**Work request**:
Every line of the material below needs to be copied exactly; omit the pictures.

Segment Start: Excerpted records

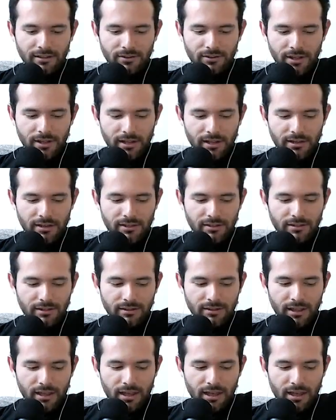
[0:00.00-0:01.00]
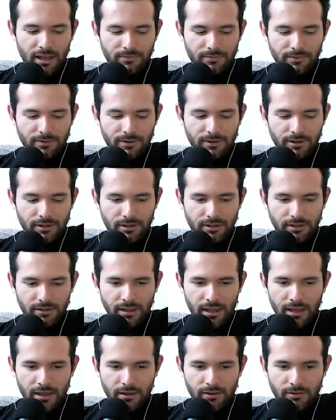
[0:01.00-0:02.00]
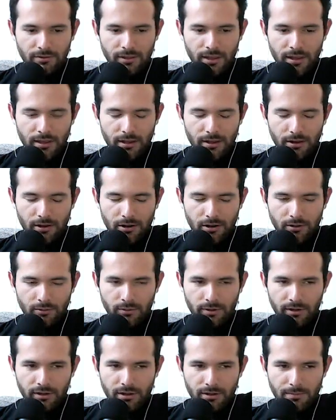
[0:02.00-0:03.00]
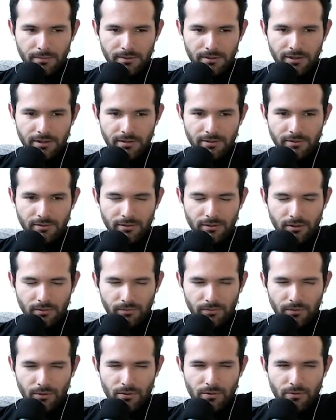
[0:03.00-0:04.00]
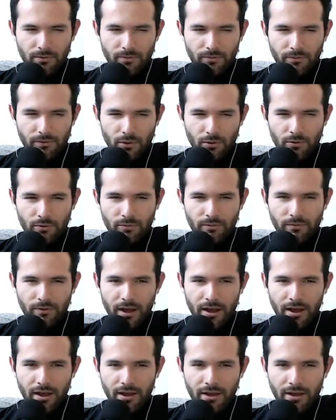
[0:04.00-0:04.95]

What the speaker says: edit that they have for that hardware company, the Fofa.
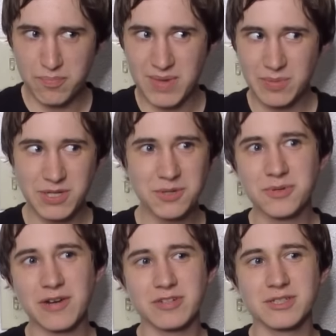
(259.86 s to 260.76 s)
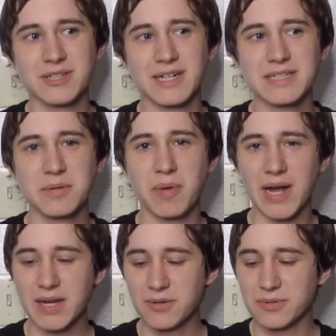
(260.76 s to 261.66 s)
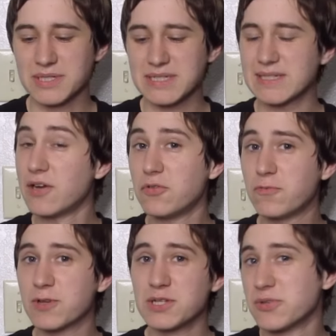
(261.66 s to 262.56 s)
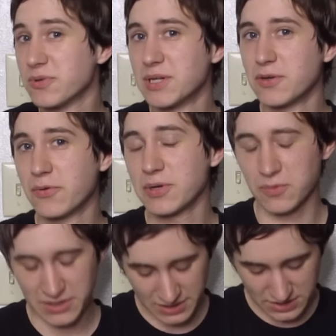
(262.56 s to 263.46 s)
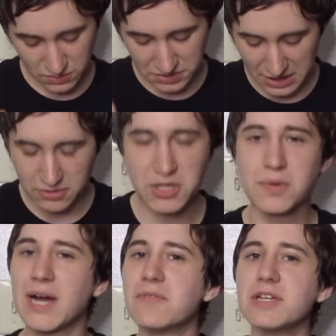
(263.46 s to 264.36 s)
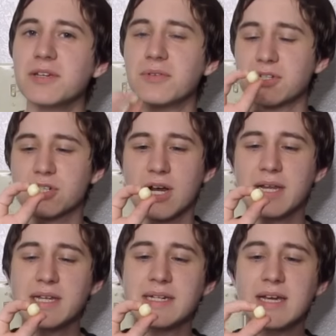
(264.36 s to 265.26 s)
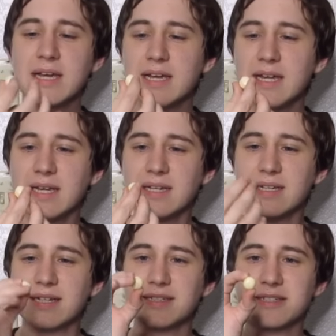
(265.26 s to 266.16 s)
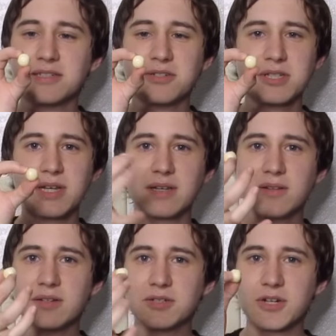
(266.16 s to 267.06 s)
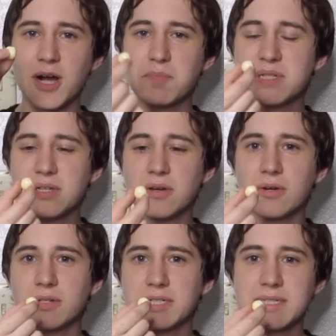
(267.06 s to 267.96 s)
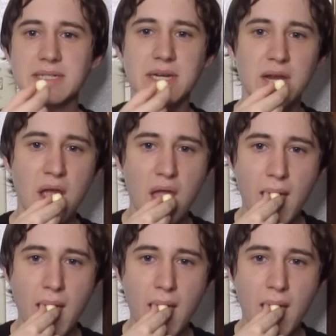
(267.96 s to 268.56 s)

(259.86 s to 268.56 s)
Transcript: maybe you never thought to buy yourself because you didn't know what it was. Well, now you have it, you can try it. It just looks like a little drop, so let's see.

Segment End: Excerpted records

**Solution for this exercise**:
[0:00.00-0:01.00]
[0:01.00-0:02.00]
[0:02.00-0:03.00]
[0:03.00-0:04.00]
[0:04.00-0:04.95]

What the speaker says: edit that they have for that hardware company, the Fofa.
(259.86 s to 260.76 s)
(260.76 s to 261.66 s)
(261.66 s to 262.56 s)
(262.56 s to 263.46 s)
(263.46 s to 264.36 s)
(264.36 s to 265.26 s)
(265.26 s to 266.16 s)
(266.16 s to 267.06 s)
(267.06 s to 267.96 s)
(267.96 s to 268.56 s)

(259.86 s to 268.56 s)
Transcript: maybe you never thought to buy yourself because you didn't know what it was. Well, now you have it, you can try it. It just looks like a little drop, so let's see.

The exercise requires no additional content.